Mailchimp Kicks Out TorrentFreak Because We’re ‘Too Risky’ - pyprism
https://torrentfreak.com/mailchimp-kicks-out-torrentfreak-because-too-risky-191020/
======
davismwfl
I can respect Mailchimp wanting to protect the whole of their service, and I
am glad TorrentFreak saw that and pointed it out as well -- basic good candor
from TF.

What I cannot understand and what makes Mailchimp look bad in this case is
their lack of answers on legitimate questions & concerns. Mailchimp probably
feels they are protecting the system's logic to prevent people from gaming it.
In reality all they are doing is upsetting the exact group of people whom are
the ones which select which service to integrate generally. But they have
kinda moved towards tailoring their service for the ready made sites and not
so much for enterprise or developer level anymore.

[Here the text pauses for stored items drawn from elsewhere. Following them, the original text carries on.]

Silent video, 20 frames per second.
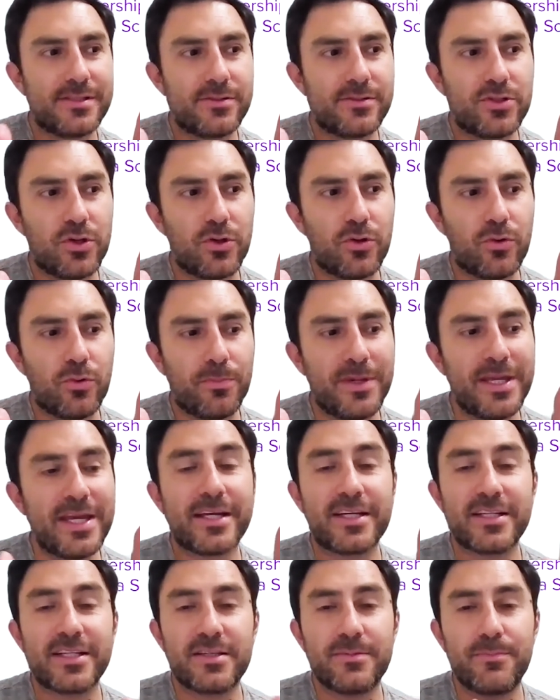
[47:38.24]
to be
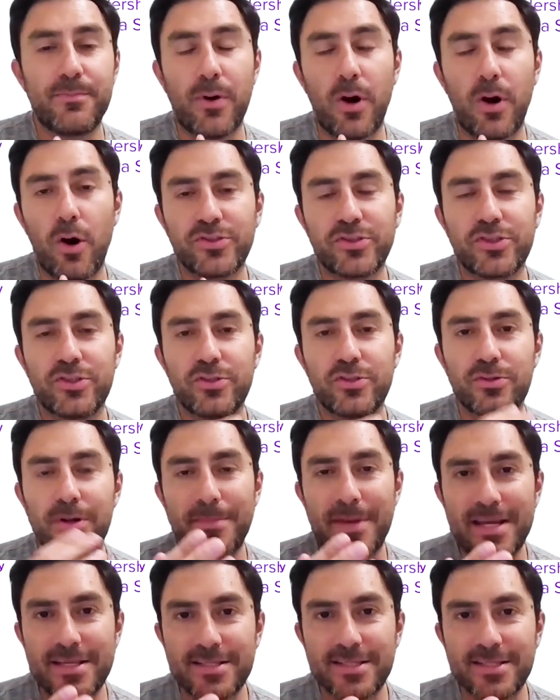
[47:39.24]
exposed to a
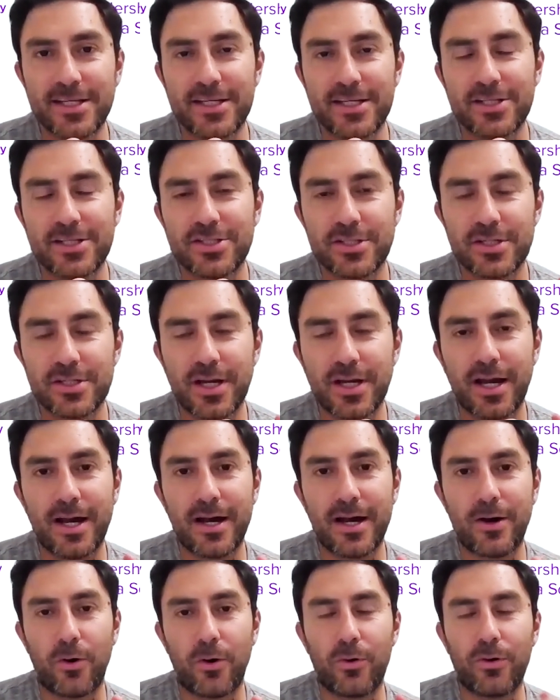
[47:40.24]
message
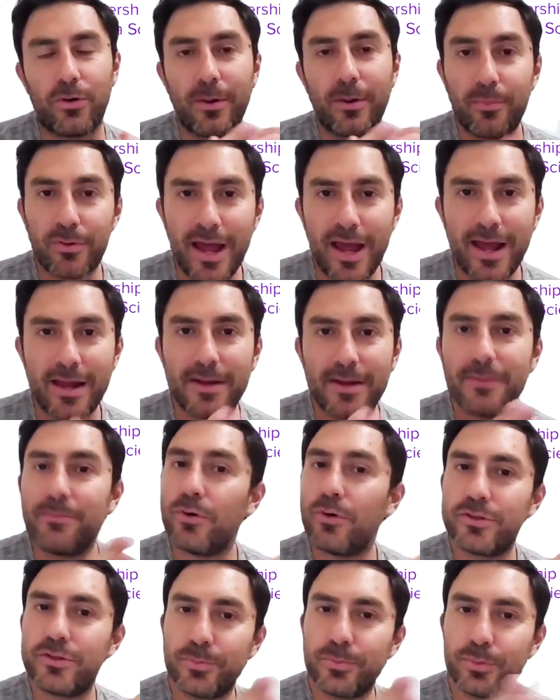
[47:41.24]
or a brand
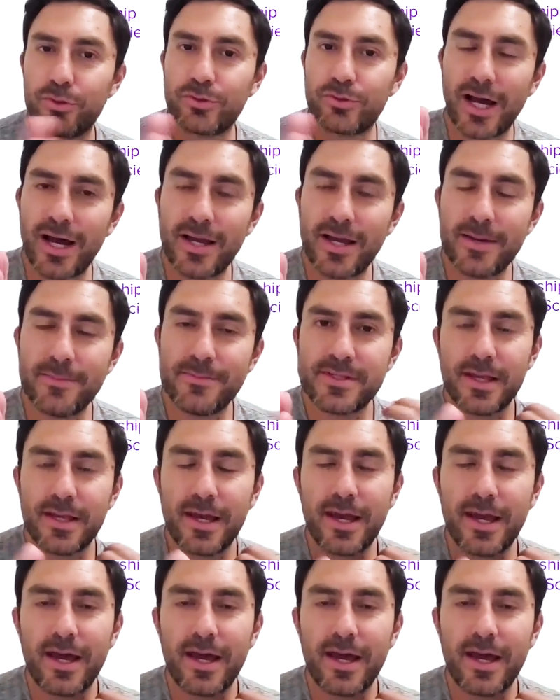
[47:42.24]
multiple times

The questions asked were fair, legitimate and Mailchimp should have discussed
ways to work with TF or at least been more forth right with why it doesn't
feel they can work together. Mailchimp has hosed a ton of people over the past
few years. Seems like they are on the path to turn into the Paypal of email
with their hidden reasons and lack of candor with clients.

------
mindcrime
This is a really bad look for MailChimp. I hope this costs them a lot of
business; and encourages to revisit their policy here.